_Data extracts_

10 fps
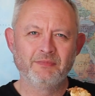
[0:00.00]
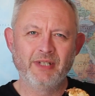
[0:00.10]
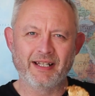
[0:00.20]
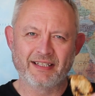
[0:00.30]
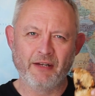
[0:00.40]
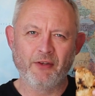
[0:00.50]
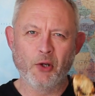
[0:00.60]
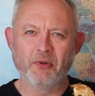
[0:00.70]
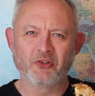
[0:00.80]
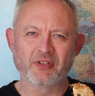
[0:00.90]
Let's see if the
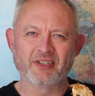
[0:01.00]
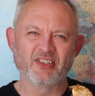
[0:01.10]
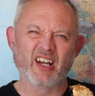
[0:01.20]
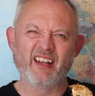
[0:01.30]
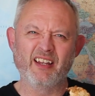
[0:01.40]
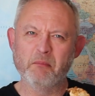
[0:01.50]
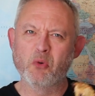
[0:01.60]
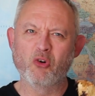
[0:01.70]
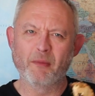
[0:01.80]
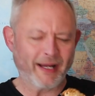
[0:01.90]
upper crust has got anything
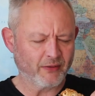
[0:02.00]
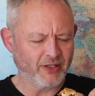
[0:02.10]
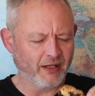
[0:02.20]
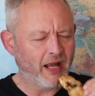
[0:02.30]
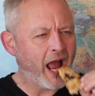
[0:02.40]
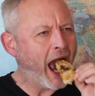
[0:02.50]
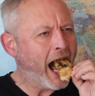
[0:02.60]
more about it.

_What to work on_
Return the records above verbatim, leaving out images.

_Output of the task_
10 fps
[0:00.00]
[0:00.10]
[0:00.20]
[0:00.30]
[0:00.40]
[0:00.50]
[0:00.60]
[0:00.70]
[0:00.80]
[0:00.90]
Let's see if the
[0:01.00]
[0:01.10]
[0:01.20]
[0:01.30]
[0:01.40]
[0:01.50]
[0:01.60]
[0:01.70]
[0:01.80]
[0:01.90]
upper crust has got anything
[0:02.00]
[0:02.10]
[0:02.20]
[0:02.30]
[0:02.40]
[0:02.50]
[0:02.60]
more about it.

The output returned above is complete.